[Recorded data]

((

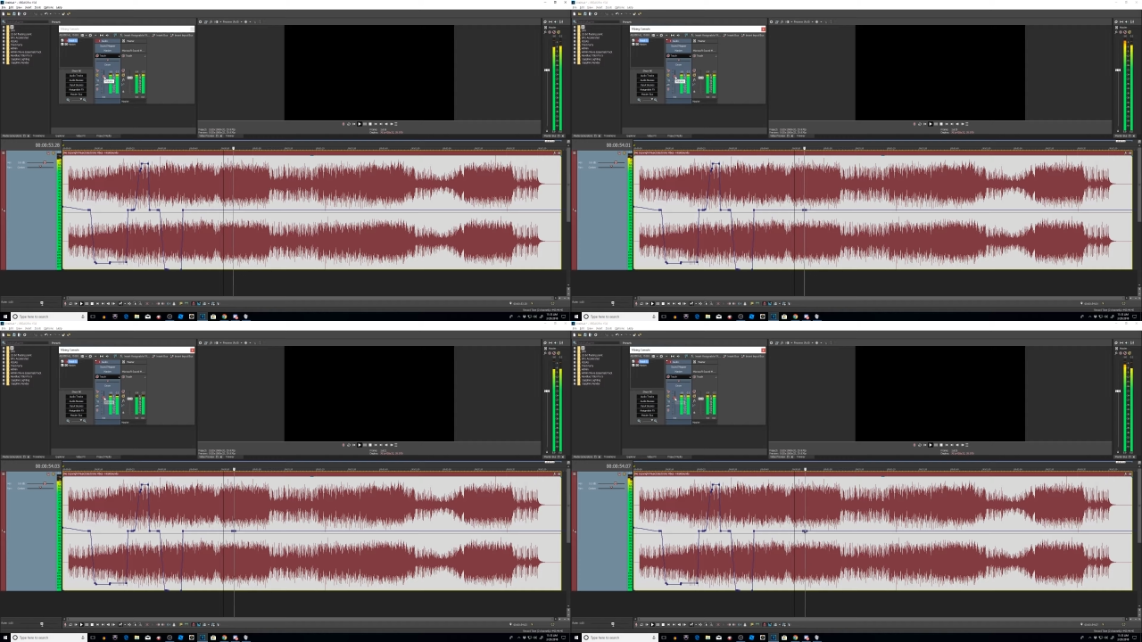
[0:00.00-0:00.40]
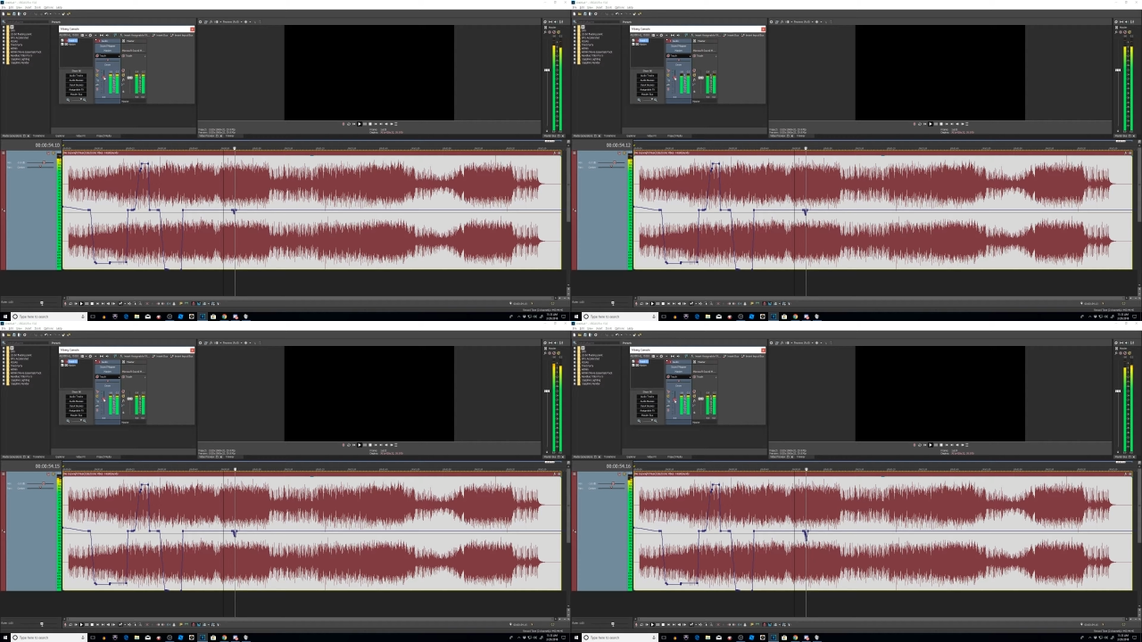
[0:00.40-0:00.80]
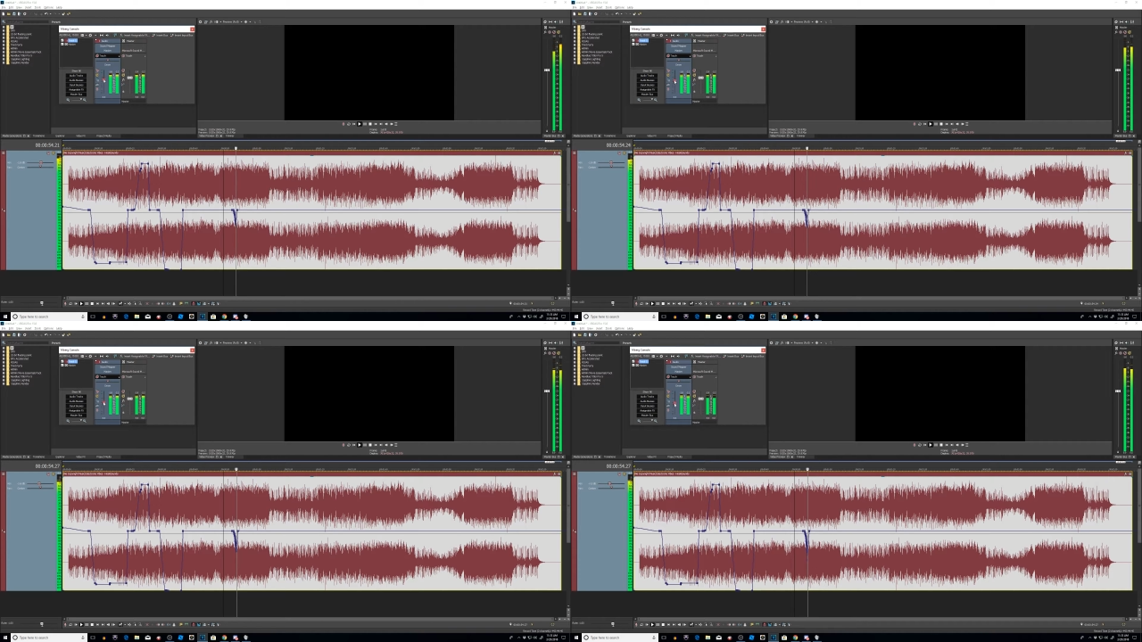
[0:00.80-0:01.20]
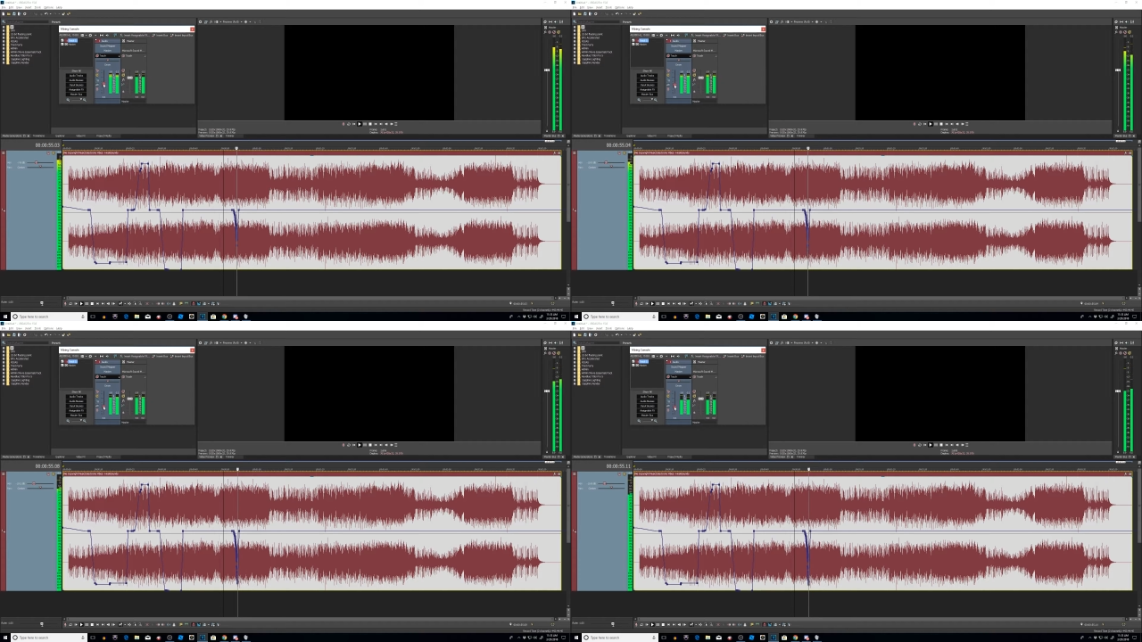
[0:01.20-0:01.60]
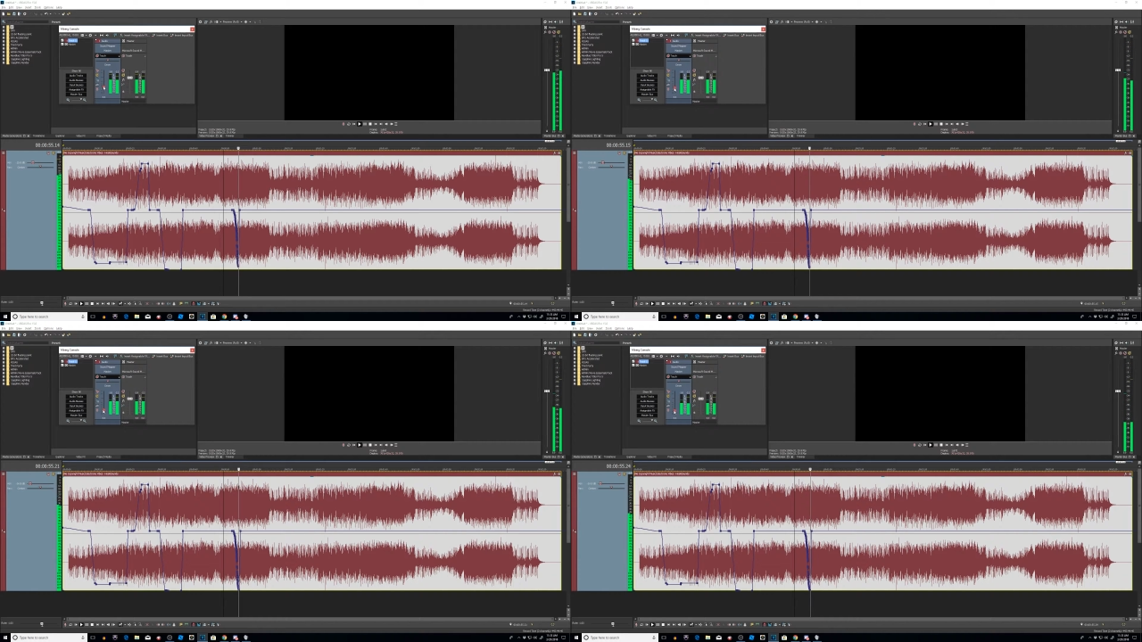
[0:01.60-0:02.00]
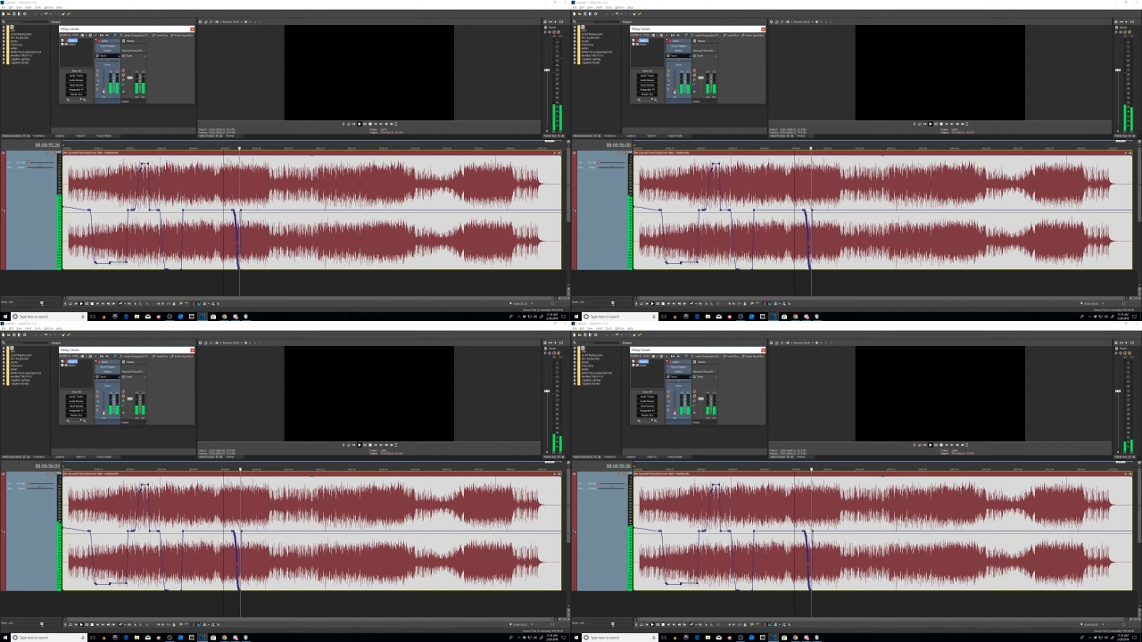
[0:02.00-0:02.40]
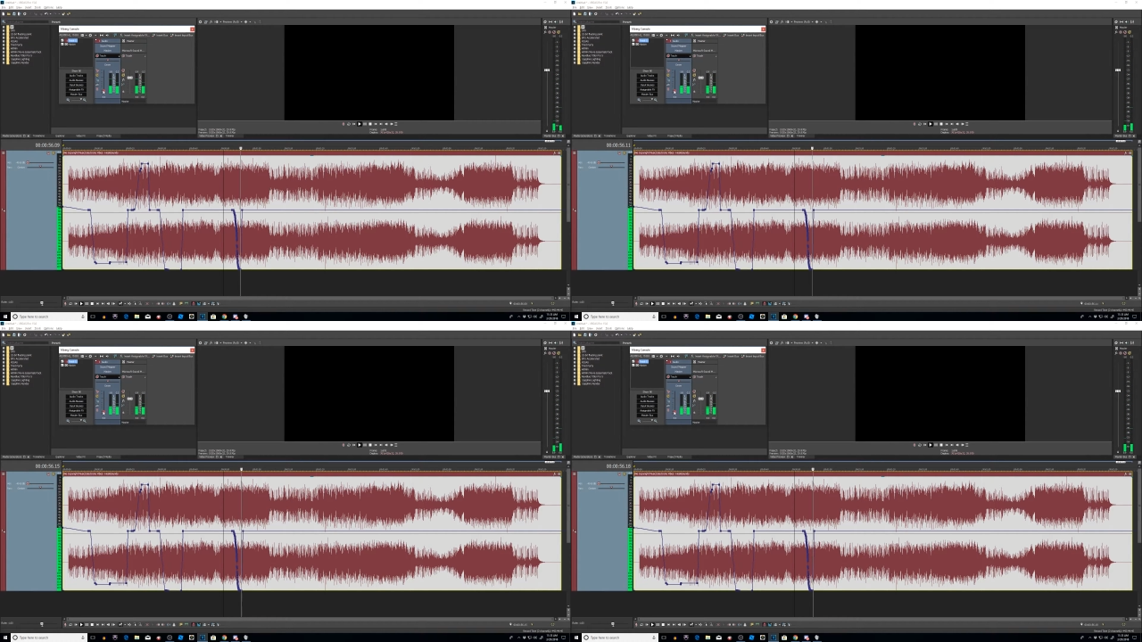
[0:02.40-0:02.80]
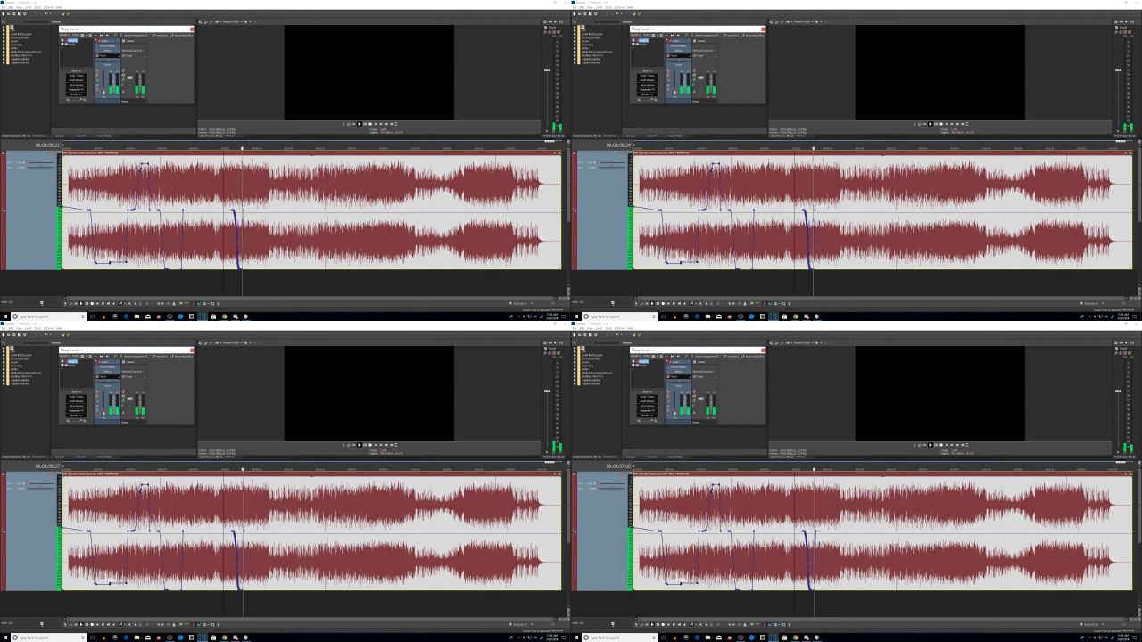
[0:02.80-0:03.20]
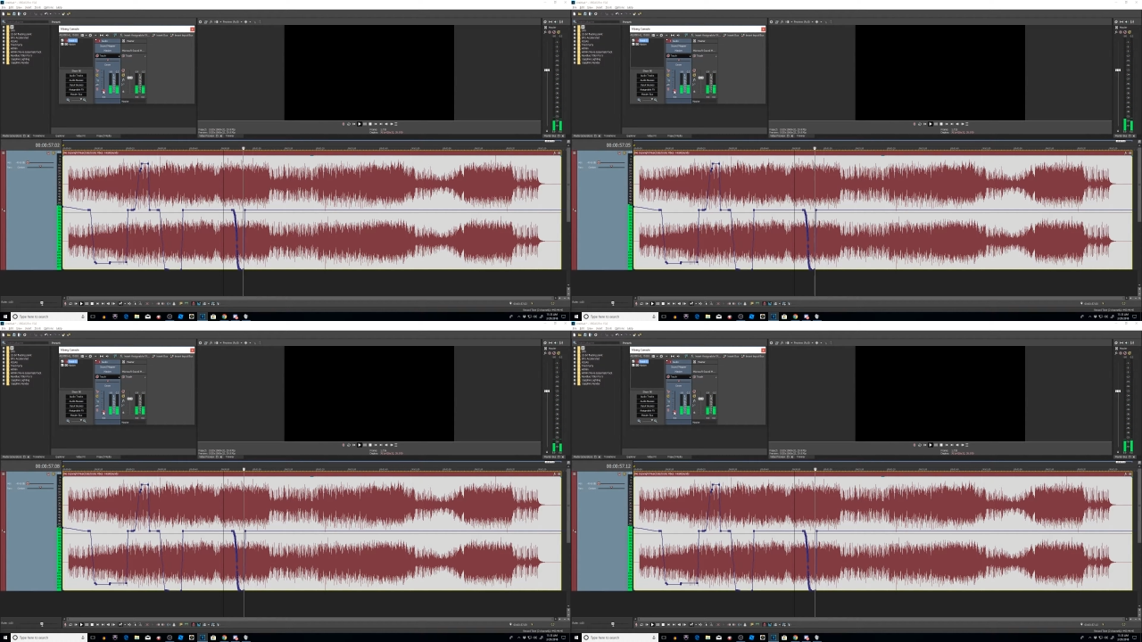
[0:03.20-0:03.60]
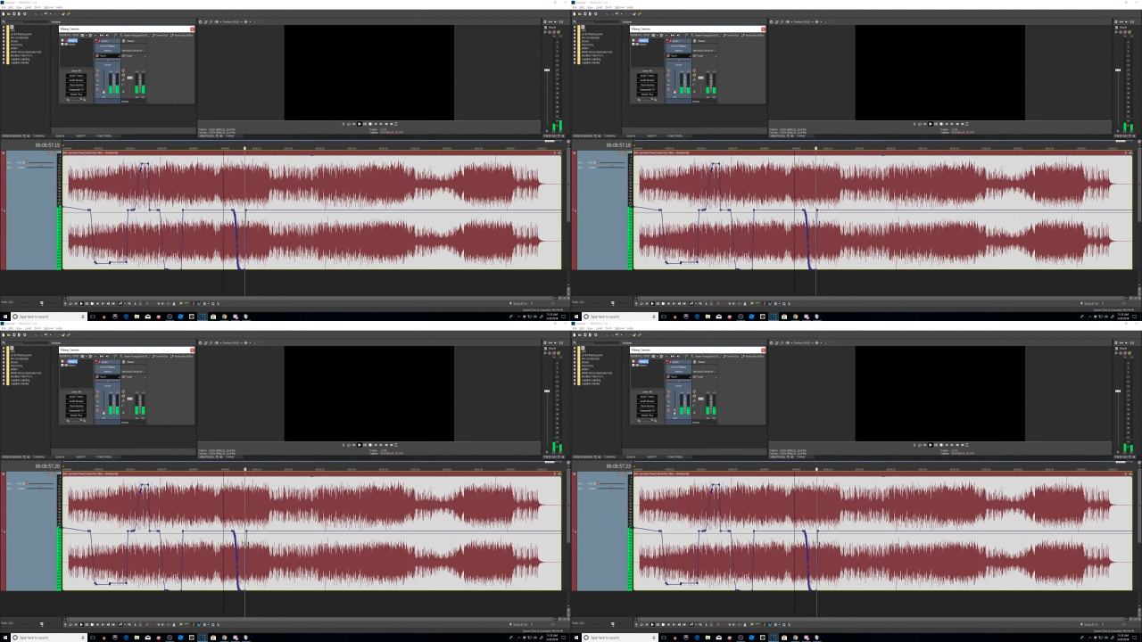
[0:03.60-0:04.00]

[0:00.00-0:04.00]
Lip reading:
[unreadable: no face in view]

))

◆ YOUR OBJECTIVE ◆
Every line above must appear in the answer unchanged, and no picture may appear in it.

◆ RESULT OF THIS TASK ◆
[0:00.00-0:00.40]
[0:00.40-0:00.80]
[0:00.80-0:01.20]
[0:01.20-0:01.60]
[0:01.60-0:02.00]
[0:02.00-0:02.40]
[0:02.40-0:02.80]
[0:02.80-0:03.20]
[0:03.20-0:03.60]
[0:03.60-0:04.00]

[0:00.00-0:04.00]
Lip reading:
[unreadable: no face in view]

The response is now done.